26 Ülkenin Tapusu Türkiye’nin Elinde

Tapu ve Kadastro Müdürlüğü Arşiv Dairesi Başkanı Zeynel Abidin Türkoğlu, Yeni Şafak’a 2. Abdülhamid’in mülklerinin bulunduğu defterin restore edildiğini açıkladı. Türkoğlu, “Ortadoğu’da 850 kaydı var. Devlet malları değil, şahsi malları. Torunları AİHM’e başvurup hak sahibi olabilir ” dedi. 26 ülkenin tapusu da Türkiye’de bulunuyor.
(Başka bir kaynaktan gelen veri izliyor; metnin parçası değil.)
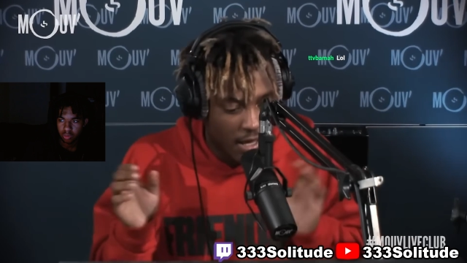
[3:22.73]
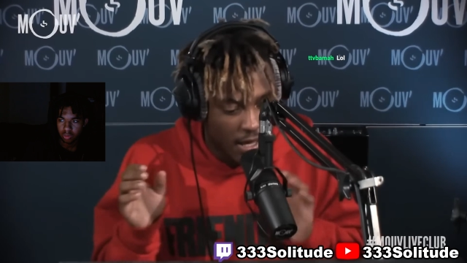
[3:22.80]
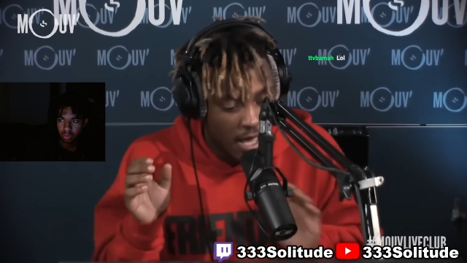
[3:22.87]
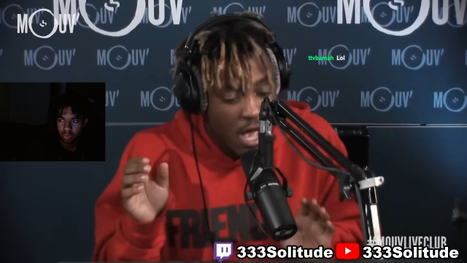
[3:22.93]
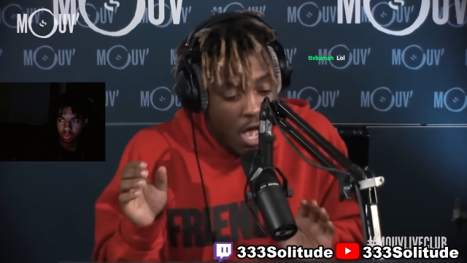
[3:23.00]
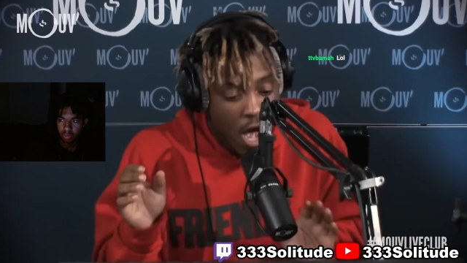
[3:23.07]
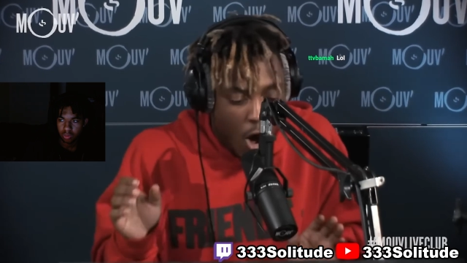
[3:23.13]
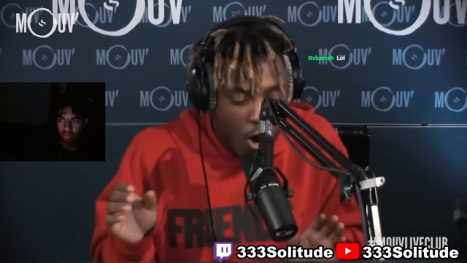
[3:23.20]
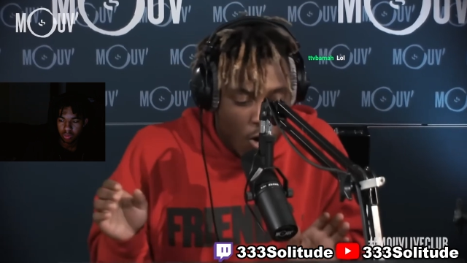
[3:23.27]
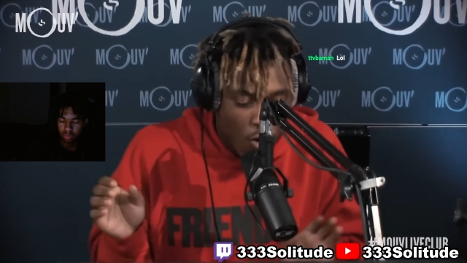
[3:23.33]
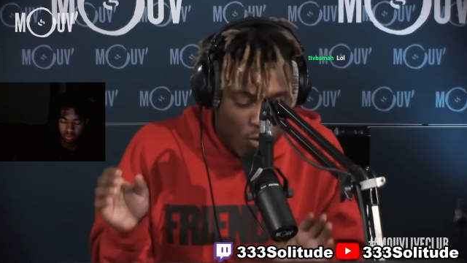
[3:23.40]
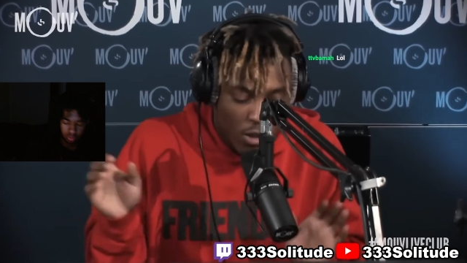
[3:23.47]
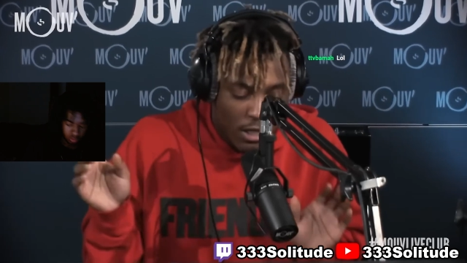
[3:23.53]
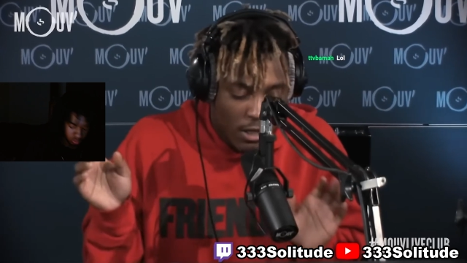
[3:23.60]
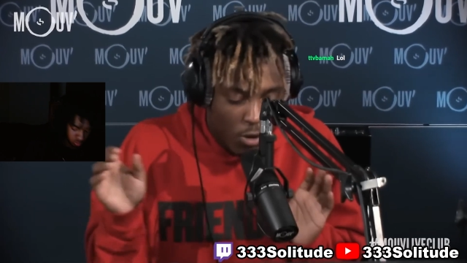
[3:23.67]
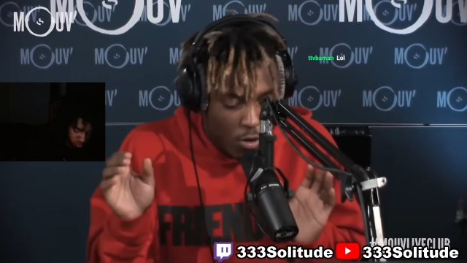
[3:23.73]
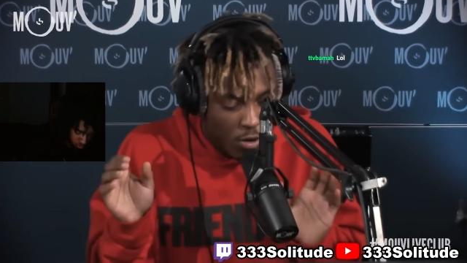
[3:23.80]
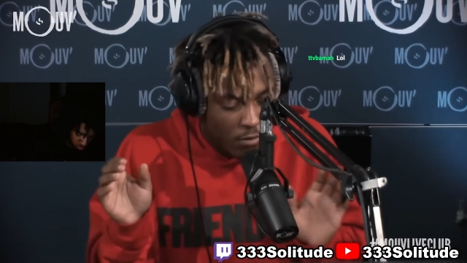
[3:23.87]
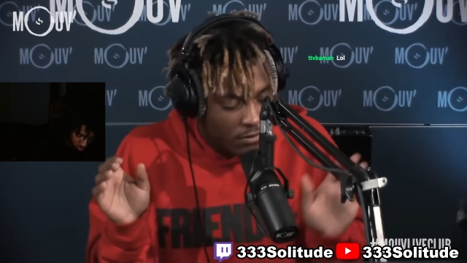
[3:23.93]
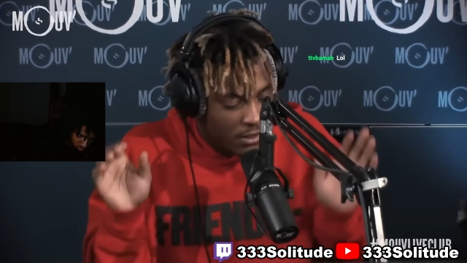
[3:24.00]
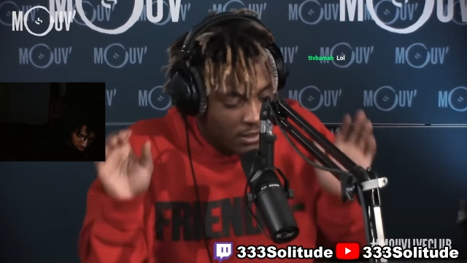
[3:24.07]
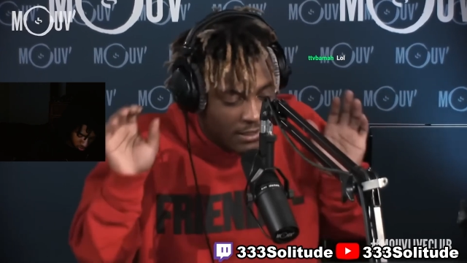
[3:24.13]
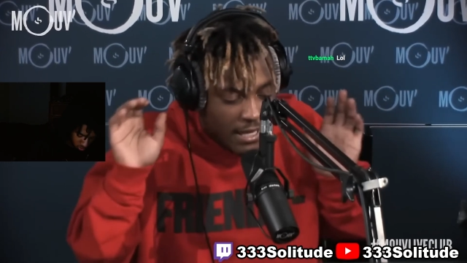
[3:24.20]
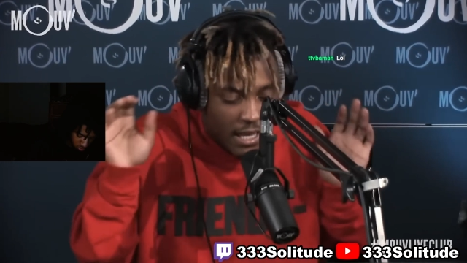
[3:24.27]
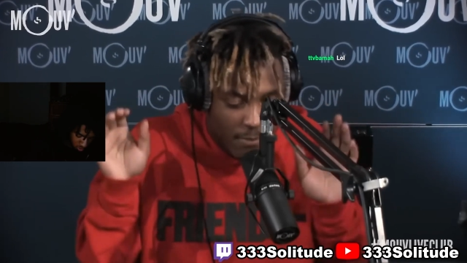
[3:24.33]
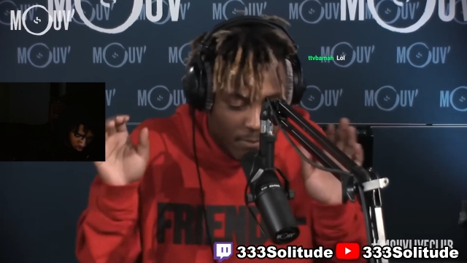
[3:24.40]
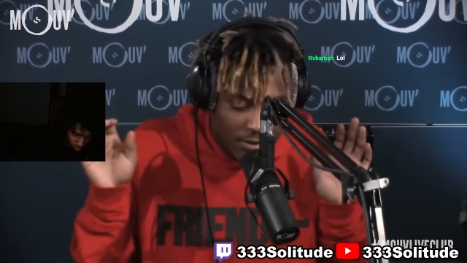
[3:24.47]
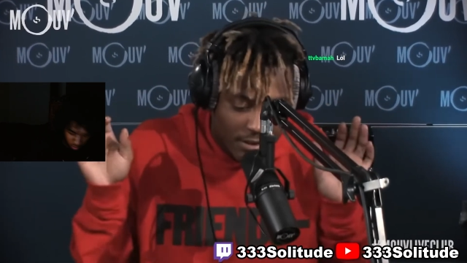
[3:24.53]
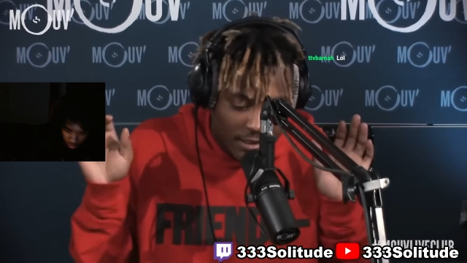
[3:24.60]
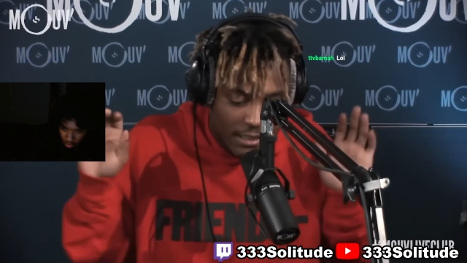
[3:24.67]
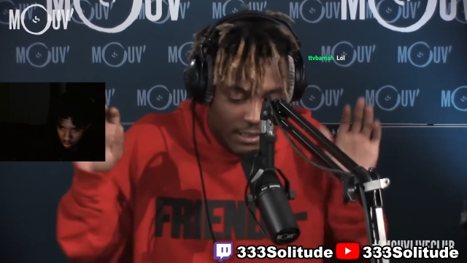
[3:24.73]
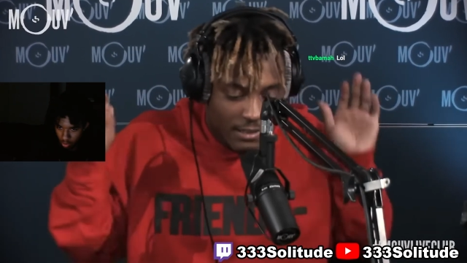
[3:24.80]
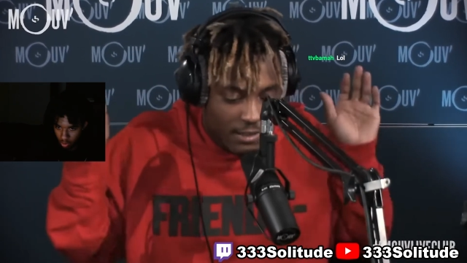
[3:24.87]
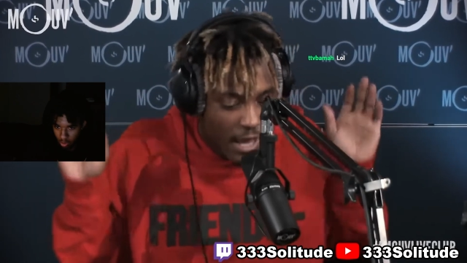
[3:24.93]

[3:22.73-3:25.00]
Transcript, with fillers: like I said, Juice wasn't always the Whoa. smartest with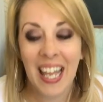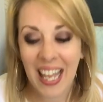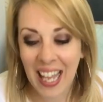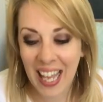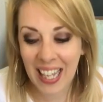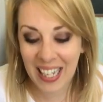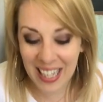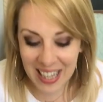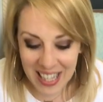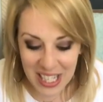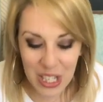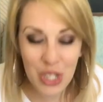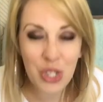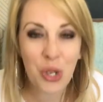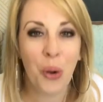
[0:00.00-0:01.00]
and
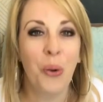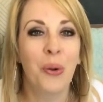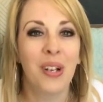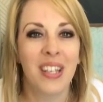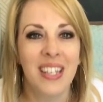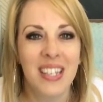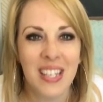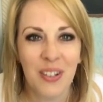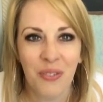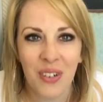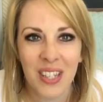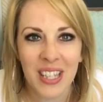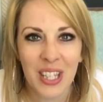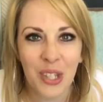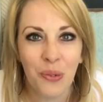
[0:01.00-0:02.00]
this is totally
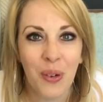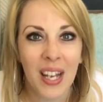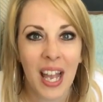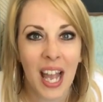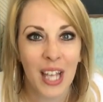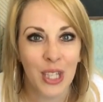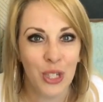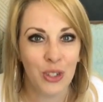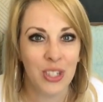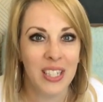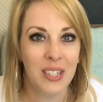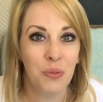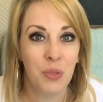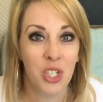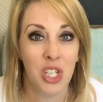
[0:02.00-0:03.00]
different than the way I learned
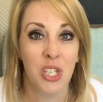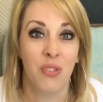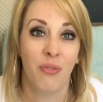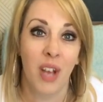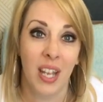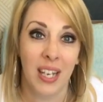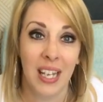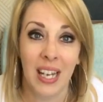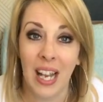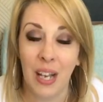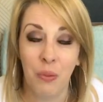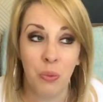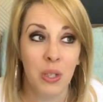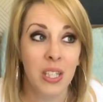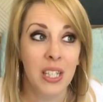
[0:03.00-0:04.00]
it, which is fun, and
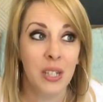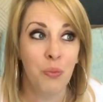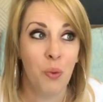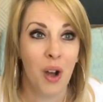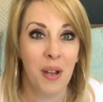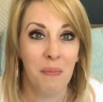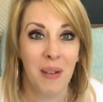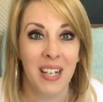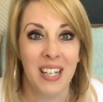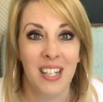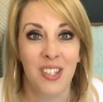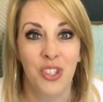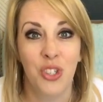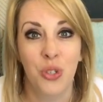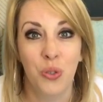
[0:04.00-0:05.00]
I really want my
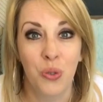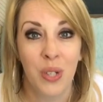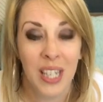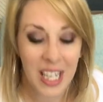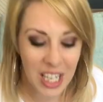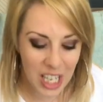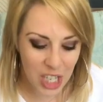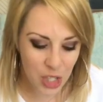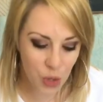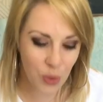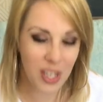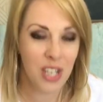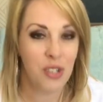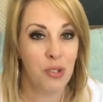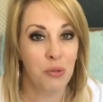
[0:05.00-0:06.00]
kids to
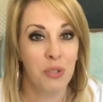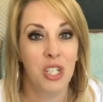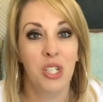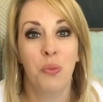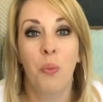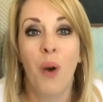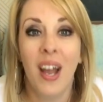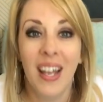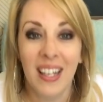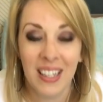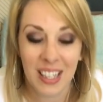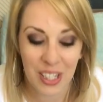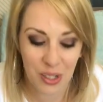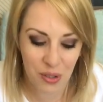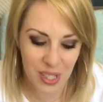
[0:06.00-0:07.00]
enjoy history, which is why I
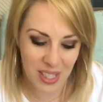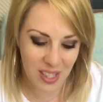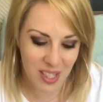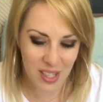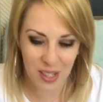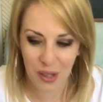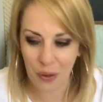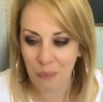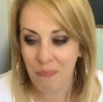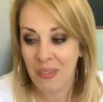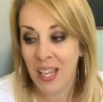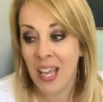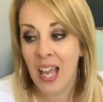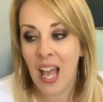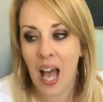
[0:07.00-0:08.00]
like using this. So
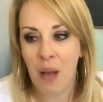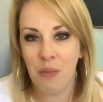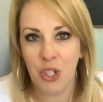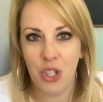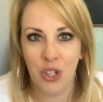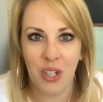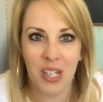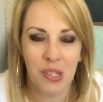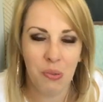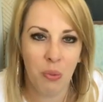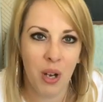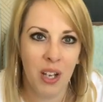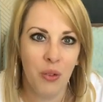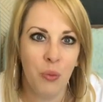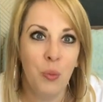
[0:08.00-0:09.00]
I'm going to show you guys
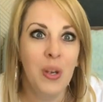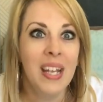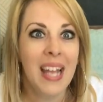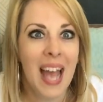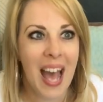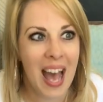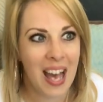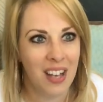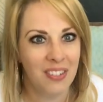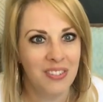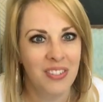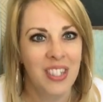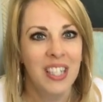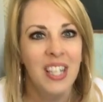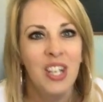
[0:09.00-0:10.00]
what we
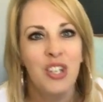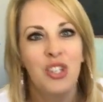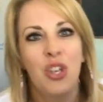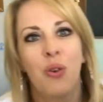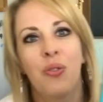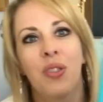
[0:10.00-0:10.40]
have. So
Tapu ve Kadastro Genel Müdürlüğü Arşiv Dairesi Başkanı Zeynel Abidin Türkoğlu devam eden kadastro çalışmaları ve tapu arşivleriyle ilgili Yeni Şafak'a açıklamalarda bulundu. Türkiye'de uzun süredir devam eden kadastro çalışmalarında sona gelindiğini söyleyen Türkoğlu: “Kadastro çalışmalarının yüzde 97’si bitti. Yüzde 3'lük ihtilaflı bölge var. Bunlar da çözülmeye çalışılıyor. Orman ve terör sıkıntıları olan bölgeler. Terör olaylarından dolayı geçmişte bazı köyler boşaltılmış durumda, onun için de sıkıntı çözülemiyor" diye konuştu.

JAPONLAR DAHA ÇOK GELİYOR

Tapu arşivleme çalışmalarının da devam ettiğini belirten Türkoğlu arşivlerinde 3 bin 494 tapu ve tahrir belgesinin olduğunu söyledi. Arşivlerinde bulunan belgeleri araştırmacıların hizmetine sunduklarını söyleyen Türkoğlu “Türkiye'den ve dünyadan çok sayıda araştırmacı buraya geliyor. Amerikalı, İngiliz, İtalyan araştırmacılar çalışma yapmak için geliyorlar. Osmanlı'ya karşı en fazla ilgiyi Japon araştırmacılar gösteriyor. Türk araştırmacılardan daha fazla Japon araştırmacılar belgeleri araştırmak için müracaat ediyorlar. 1847 yılına kadarki belgeler araştırmacıya açık, ancak 21 Mayıs 1847 yılından sonraki belgeler araştırmacıya kapalı. 21 Mayıs 1847 yılından sonra mülkiyet arazisi rejimine geçiliyor. Özel kayıtları sadece yetkilisini ilgilendirir" ifadelerini kullandı.

KUDÜS'ÜN TAPUSU VAR

Tapu Kadastro arşivinde 26 ülkenin tapu kaydının bulunduğunun altını çizen Türkoğlu, şunları söyledi: “Osmanlı coğrafyasının hakim olduğu yerlerin tapuları Türkiye’nin elinde. Bu tapuları ilgili devletlere sorunlarını çözmek için veriyoruz. Makedonya'ya verdik, Yunanistan'la olan problemini bu tapu kaydı ile çözüyor. Libya'ya verdik, Tunus ile sorununu çözüyor.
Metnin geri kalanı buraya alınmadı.